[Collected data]
-- -- --

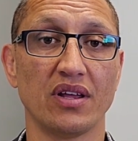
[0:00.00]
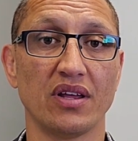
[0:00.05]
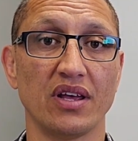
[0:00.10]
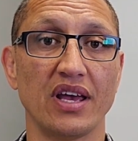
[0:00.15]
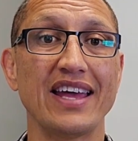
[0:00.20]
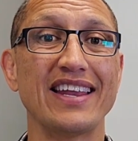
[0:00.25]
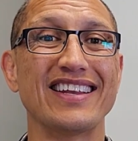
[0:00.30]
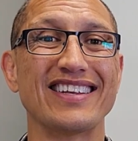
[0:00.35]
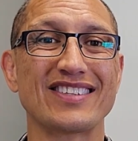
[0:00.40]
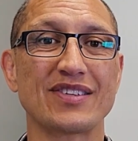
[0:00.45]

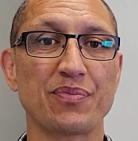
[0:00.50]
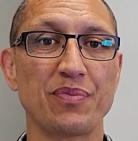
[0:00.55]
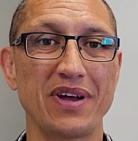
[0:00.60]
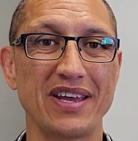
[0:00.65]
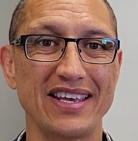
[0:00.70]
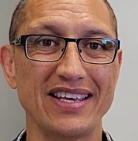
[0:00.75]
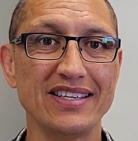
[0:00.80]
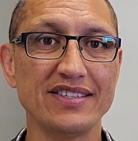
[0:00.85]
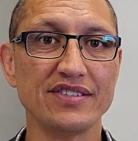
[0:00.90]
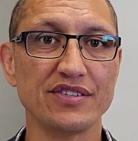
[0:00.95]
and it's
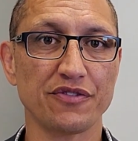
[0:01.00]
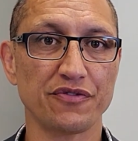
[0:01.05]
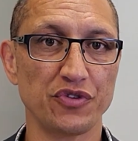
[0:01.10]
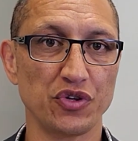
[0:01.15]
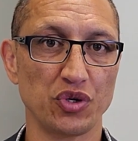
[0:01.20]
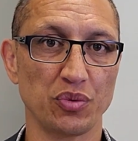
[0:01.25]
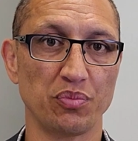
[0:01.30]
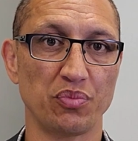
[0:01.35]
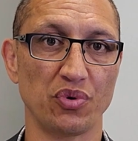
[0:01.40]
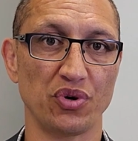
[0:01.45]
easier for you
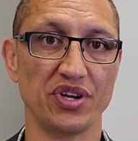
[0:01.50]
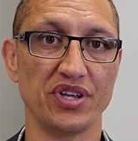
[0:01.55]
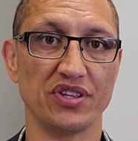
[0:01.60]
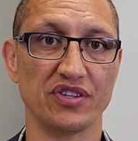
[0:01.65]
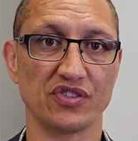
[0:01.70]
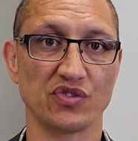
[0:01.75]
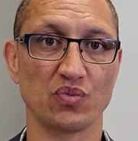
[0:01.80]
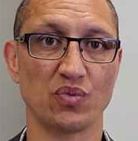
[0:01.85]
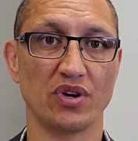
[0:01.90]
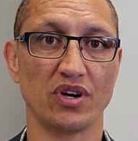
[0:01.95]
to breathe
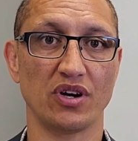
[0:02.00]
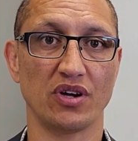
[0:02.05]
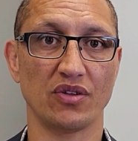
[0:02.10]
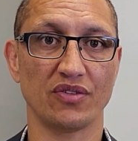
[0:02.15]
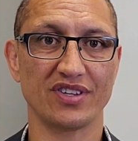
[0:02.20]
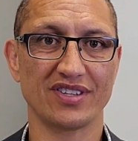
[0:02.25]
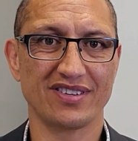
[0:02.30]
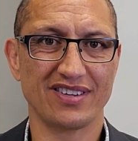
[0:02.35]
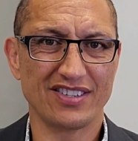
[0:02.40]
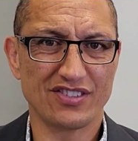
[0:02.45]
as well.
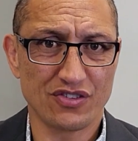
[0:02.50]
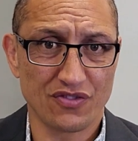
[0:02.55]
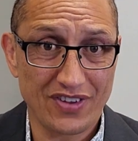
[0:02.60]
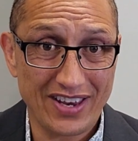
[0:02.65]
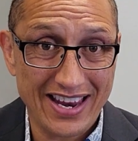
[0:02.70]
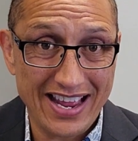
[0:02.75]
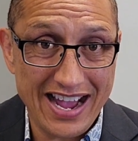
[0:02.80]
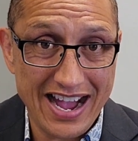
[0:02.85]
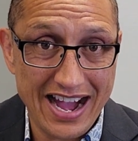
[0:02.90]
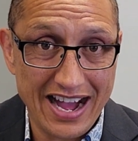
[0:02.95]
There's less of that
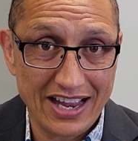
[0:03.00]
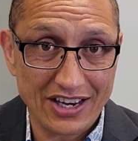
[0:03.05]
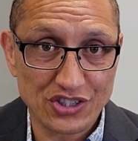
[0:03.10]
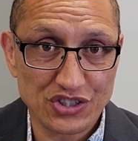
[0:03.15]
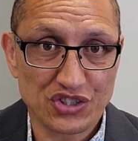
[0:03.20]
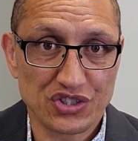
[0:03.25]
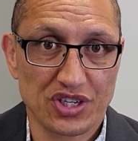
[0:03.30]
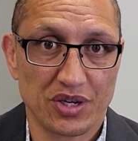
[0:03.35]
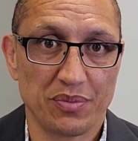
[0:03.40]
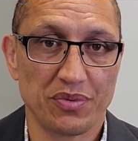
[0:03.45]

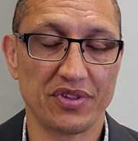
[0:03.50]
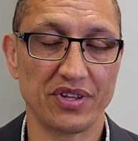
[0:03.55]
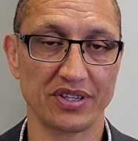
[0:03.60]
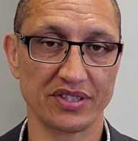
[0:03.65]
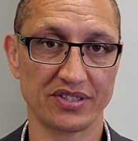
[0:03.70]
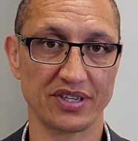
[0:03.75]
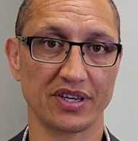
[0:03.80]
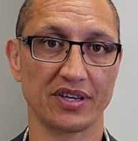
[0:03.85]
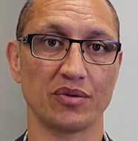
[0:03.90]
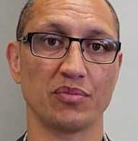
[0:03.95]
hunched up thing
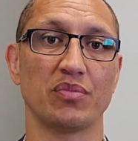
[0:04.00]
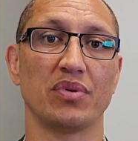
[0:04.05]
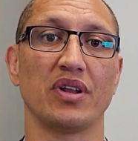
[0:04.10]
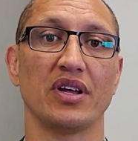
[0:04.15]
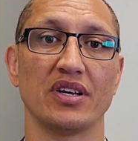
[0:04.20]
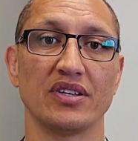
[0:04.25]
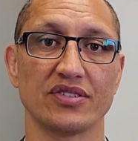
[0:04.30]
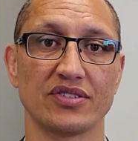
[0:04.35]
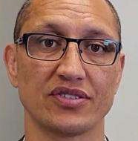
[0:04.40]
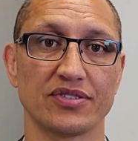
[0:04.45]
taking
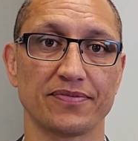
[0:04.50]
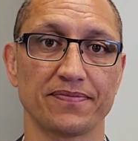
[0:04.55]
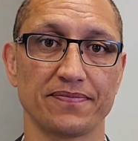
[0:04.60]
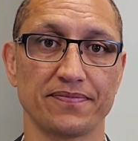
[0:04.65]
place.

-- -- --

• **TASK PROMPT**: Set every record down exactly, omitting pictures.

• **SOLUTION TO THIS TASK**:
[0:00.00]
[0:00.05]
[0:00.10]
[0:00.15]
[0:00.20]
[0:00.25]
[0:00.30]
[0:00.35]
[0:00.40]
[0:00.45]

[0:00.50]
[0:00.55]
[0:00.60]
[0:00.65]
[0:00.70]
[0:00.75]
[0:00.80]
[0:00.85]
[0:00.90]
[0:00.95]
and it's
[0:01.00]
[0:01.05]
[0:01.10]
[0:01.15]
[0:01.20]
[0:01.25]
[0:01.30]
[0:01.35]
[0:01.40]
[0:01.45]
easier for you
[0:01.50]
[0:01.55]
[0:01.60]
[0:01.65]
[0:01.70]
[0:01.75]
[0:01.80]
[0:01.85]
[0:01.90]
[0:01.95]
to breathe
[0:02.00]
[0:02.05]
[0:02.10]
[0:02.15]
[0:02.20]
[0:02.25]
[0:02.30]
[0:02.35]
[0:02.40]
[0:02.45]
as well.
[0:02.50]
[0:02.55]
[0:02.60]
[0:02.65]
[0:02.70]
[0:02.75]
[0:02.80]
[0:02.85]
[0:02.90]
[0:02.95]
There's less of that
[0:03.00]
[0:03.05]
[0:03.10]
[0:03.15]
[0:03.20]
[0:03.25]
[0:03.30]
[0:03.35]
[0:03.40]
[0:03.45]

[0:03.50]
[0:03.55]
[0:03.60]
[0:03.65]
[0:03.70]
[0:03.75]
[0:03.80]
[0:03.85]
[0:03.90]
[0:03.95]
hunched up thing
[0:04.00]
[0:04.05]
[0:04.10]
[0:04.15]
[0:04.20]
[0:04.25]
[0:04.30]
[0:04.35]
[0:04.40]
[0:04.45]
taking
[0:04.50]
[0:04.55]
[0:04.60]
[0:04.65]
place.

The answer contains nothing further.